INFORMATION SUPPLIED =
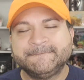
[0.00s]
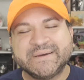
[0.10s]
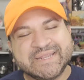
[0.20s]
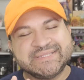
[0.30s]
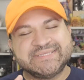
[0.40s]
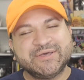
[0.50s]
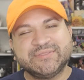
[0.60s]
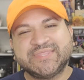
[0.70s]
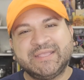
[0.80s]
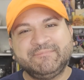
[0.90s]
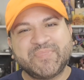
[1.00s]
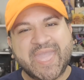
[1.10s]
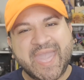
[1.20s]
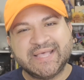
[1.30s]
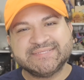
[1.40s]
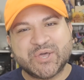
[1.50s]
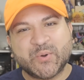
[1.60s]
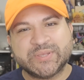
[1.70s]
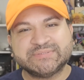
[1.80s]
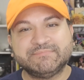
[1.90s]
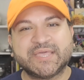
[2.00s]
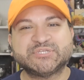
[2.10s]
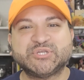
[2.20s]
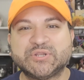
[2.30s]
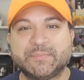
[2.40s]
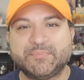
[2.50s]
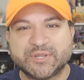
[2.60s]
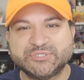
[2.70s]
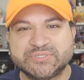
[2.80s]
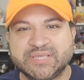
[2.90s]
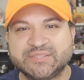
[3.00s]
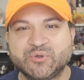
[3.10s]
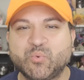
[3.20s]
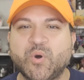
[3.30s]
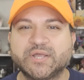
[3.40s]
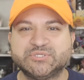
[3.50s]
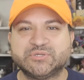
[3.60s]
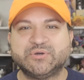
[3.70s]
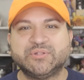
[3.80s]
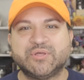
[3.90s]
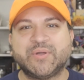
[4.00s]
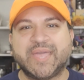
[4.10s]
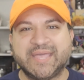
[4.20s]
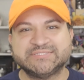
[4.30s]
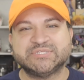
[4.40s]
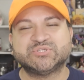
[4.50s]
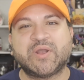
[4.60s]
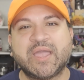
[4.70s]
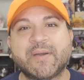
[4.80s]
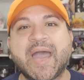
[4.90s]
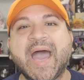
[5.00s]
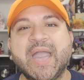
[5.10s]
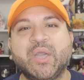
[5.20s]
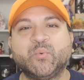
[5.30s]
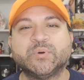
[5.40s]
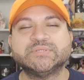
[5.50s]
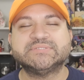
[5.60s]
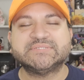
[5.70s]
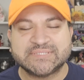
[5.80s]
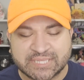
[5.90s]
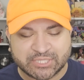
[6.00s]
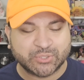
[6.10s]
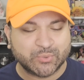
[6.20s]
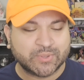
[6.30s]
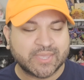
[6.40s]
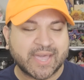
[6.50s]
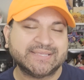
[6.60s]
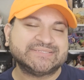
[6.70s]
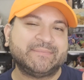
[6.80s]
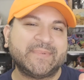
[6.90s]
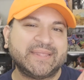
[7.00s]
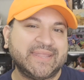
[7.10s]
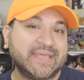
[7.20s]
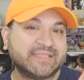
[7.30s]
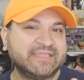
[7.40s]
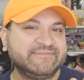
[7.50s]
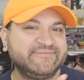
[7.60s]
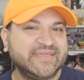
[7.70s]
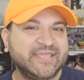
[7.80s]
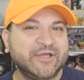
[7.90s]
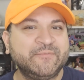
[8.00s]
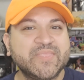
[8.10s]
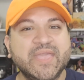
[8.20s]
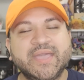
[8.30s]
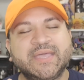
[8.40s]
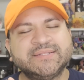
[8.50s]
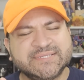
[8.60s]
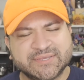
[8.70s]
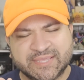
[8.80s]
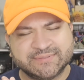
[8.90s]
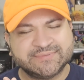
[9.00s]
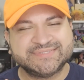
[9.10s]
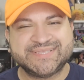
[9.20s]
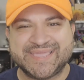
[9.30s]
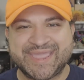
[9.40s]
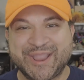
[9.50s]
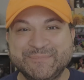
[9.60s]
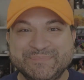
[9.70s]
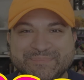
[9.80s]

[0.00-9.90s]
But until then, as always, make sure to brush your teeth, wash your culo, and subscribe. I will see you guys in my next video. Until then, take care.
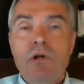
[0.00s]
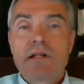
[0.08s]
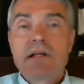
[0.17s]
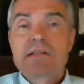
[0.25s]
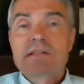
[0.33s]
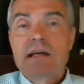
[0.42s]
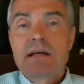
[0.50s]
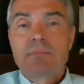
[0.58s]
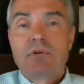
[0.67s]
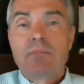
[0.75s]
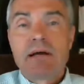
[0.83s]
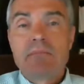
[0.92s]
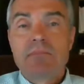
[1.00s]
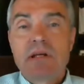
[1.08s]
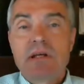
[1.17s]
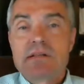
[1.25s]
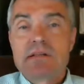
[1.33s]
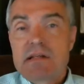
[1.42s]
an example might
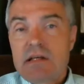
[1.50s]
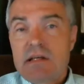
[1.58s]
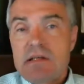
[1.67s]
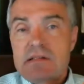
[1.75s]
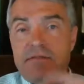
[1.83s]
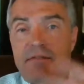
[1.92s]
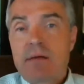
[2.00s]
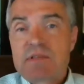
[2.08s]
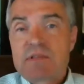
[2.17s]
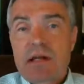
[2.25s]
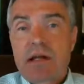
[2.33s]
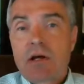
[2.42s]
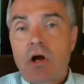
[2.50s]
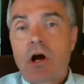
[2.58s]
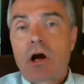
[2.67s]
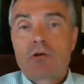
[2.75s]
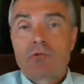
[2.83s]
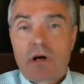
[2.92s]
be is is if I'm selling
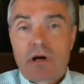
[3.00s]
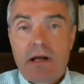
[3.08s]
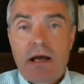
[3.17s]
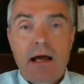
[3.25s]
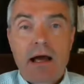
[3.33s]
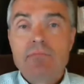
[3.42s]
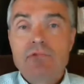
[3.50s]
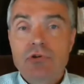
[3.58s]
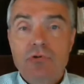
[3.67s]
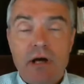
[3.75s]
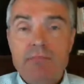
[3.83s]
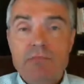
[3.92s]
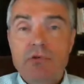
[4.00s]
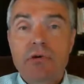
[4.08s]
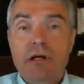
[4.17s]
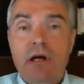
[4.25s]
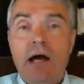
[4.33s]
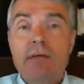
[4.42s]
hardware and I, am doing I'm
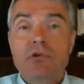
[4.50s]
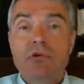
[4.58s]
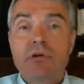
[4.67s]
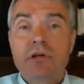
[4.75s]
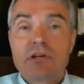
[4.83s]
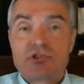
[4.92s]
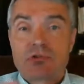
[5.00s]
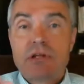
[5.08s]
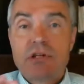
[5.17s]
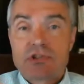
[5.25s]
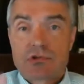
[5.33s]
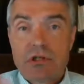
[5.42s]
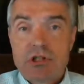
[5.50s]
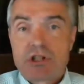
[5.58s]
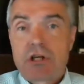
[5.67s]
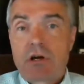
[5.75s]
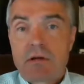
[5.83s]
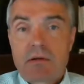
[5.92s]
doing I'm doing a screen to screen
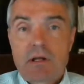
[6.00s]
sharing,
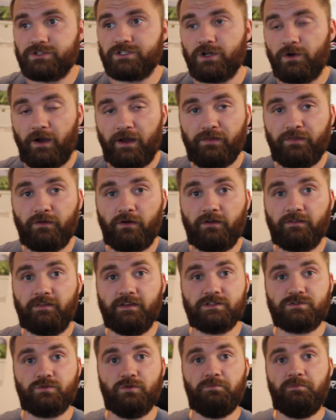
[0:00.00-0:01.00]
so I thought
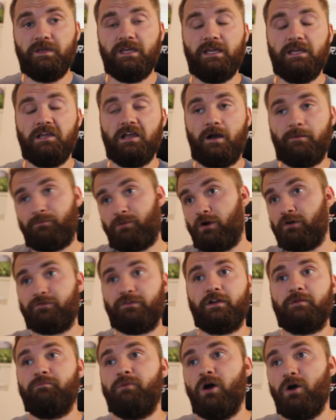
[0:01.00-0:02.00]
this would be a
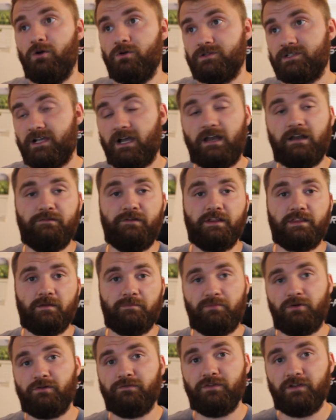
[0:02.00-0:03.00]
perfect post kind of at the
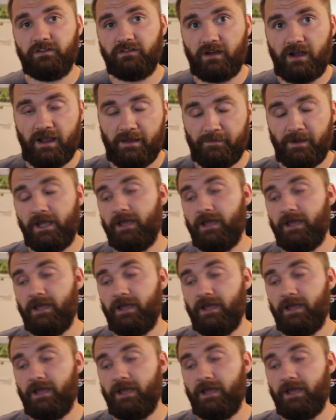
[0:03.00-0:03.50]
perfect time.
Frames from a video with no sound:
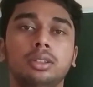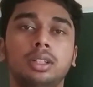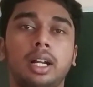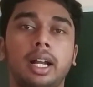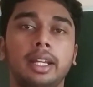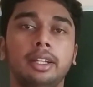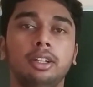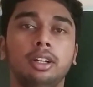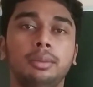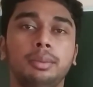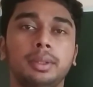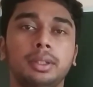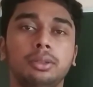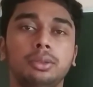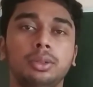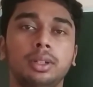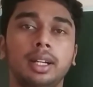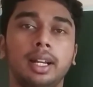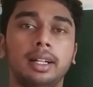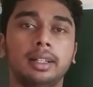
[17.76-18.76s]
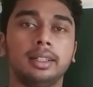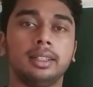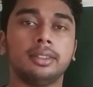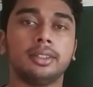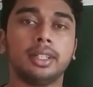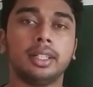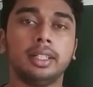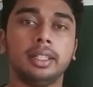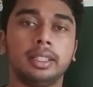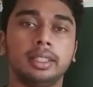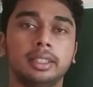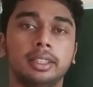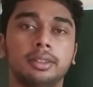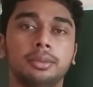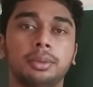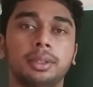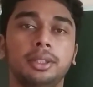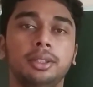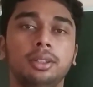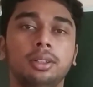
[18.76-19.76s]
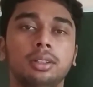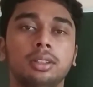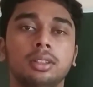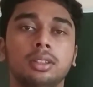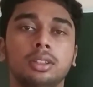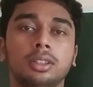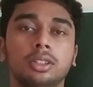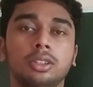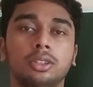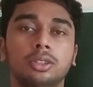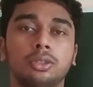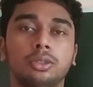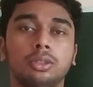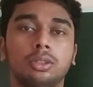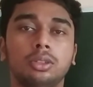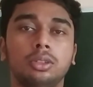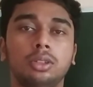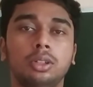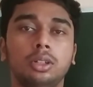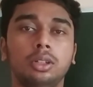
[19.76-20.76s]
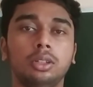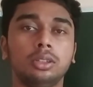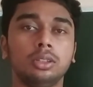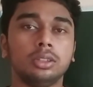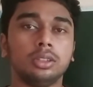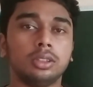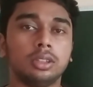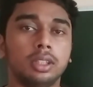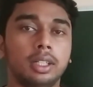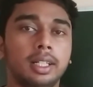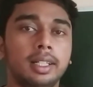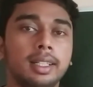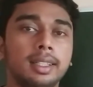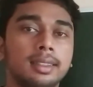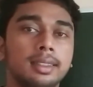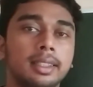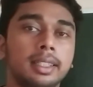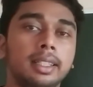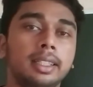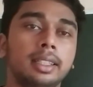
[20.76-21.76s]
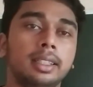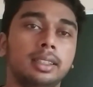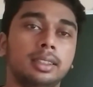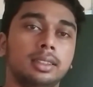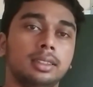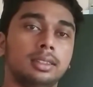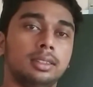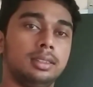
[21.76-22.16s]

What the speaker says: I hope you will understand in this video. So let us see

WHAT THE TASK ASKS = Apart from the pictures, all of the data should be repeated exactly.

ANSWER AREA =
[0.00s]
[0.10s]
[0.20s]
[0.30s]
[0.40s]
[0.50s]
[0.60s]
[0.70s]
[0.80s]
[0.90s]
[1.00s]
[1.10s]
[1.20s]
[1.30s]
[1.40s]
[1.50s]
[1.60s]
[1.70s]
[1.80s]
[1.90s]
[2.00s]
[2.10s]
[2.20s]
[2.30s]
[2.40s]
[2.50s]
[2.60s]
[2.70s]
[2.80s]
[2.90s]
[3.00s]
[3.10s]
[3.20s]
[3.30s]
[3.40s]
[3.50s]
[3.60s]
[3.70s]
[3.80s]
[3.90s]
[4.00s]
[4.10s]
[4.20s]
[4.30s]
[4.40s]
[4.50s]
[4.60s]
[4.70s]
[4.80s]
[4.90s]
[5.00s]
[5.10s]
[5.20s]
[5.30s]
[5.40s]
[5.50s]
[5.60s]
[5.70s]
[5.80s]
[5.90s]
[6.00s]
[6.10s]
[6.20s]
[6.30s]
[6.40s]
[6.50s]
[6.60s]
[6.70s]
[6.80s]
[6.90s]
[7.00s]
[7.10s]
[7.20s]
[7.30s]
[7.40s]
[7.50s]
[7.60s]
[7.70s]
[7.80s]
[7.90s]
[8.00s]
[8.10s]
[8.20s]
[8.30s]
[8.40s]
[8.50s]
[8.60s]
[8.70s]
[8.80s]
[8.90s]
[9.00s]
[9.10s]
[9.20s]
[9.30s]
[9.40s]
[9.50s]
[9.60s]
[9.70s]
[9.80s]

[0.00-9.90s]
But until then, as always, make sure to brush your teeth, wash your culo, and subscribe. I will see you guys in my next video. Until then, take care.
[0.00s]
[0.08s]
[0.17s]
[0.25s]
[0.33s]
[0.42s]
[0.50s]
[0.58s]
[0.67s]
[0.75s]
[0.83s]
[0.92s]
[1.00s]
[1.08s]
[1.17s]
[1.25s]
[1.33s]
[1.42s]
an example might
[1.50s]
[1.58s]
[1.67s]
[1.75s]
[1.83s]
[1.92s]
[2.00s]
[2.08s]
[2.17s]
[2.25s]
[2.33s]
[2.42s]
[2.50s]
[2.58s]
[2.67s]
[2.75s]
[2.83s]
[2.92s]
be is is if I'm selling
[3.00s]
[3.08s]
[3.17s]
[3.25s]
[3.33s]
[3.42s]
[3.50s]
[3.58s]
[3.67s]
[3.75s]
[3.83s]
[3.92s]
[4.00s]
[4.08s]
[4.17s]
[4.25s]
[4.33s]
[4.42s]
hardware and I, am doing I'm
[4.50s]
[4.58s]
[4.67s]
[4.75s]
[4.83s]
[4.92s]
[5.00s]
[5.08s]
[5.17s]
[5.25s]
[5.33s]
[5.42s]
[5.50s]
[5.58s]
[5.67s]
[5.75s]
[5.83s]
[5.92s]
doing I'm doing a screen to screen
[6.00s]
sharing,
[0:00.00-0:01.00]
so I thought
[0:01.00-0:02.00]
this would be a
[0:02.00-0:03.00]
perfect post kind of at the
[0:03.00-0:03.50]
perfect time.
Frames from a video with no sound:
[17.76-18.76s]
[18.76-19.76s]
[19.76-20.76s]
[20.76-21.76s]
[21.76-22.16s]

What the speaker says: I hope you will understand in this video. So let us see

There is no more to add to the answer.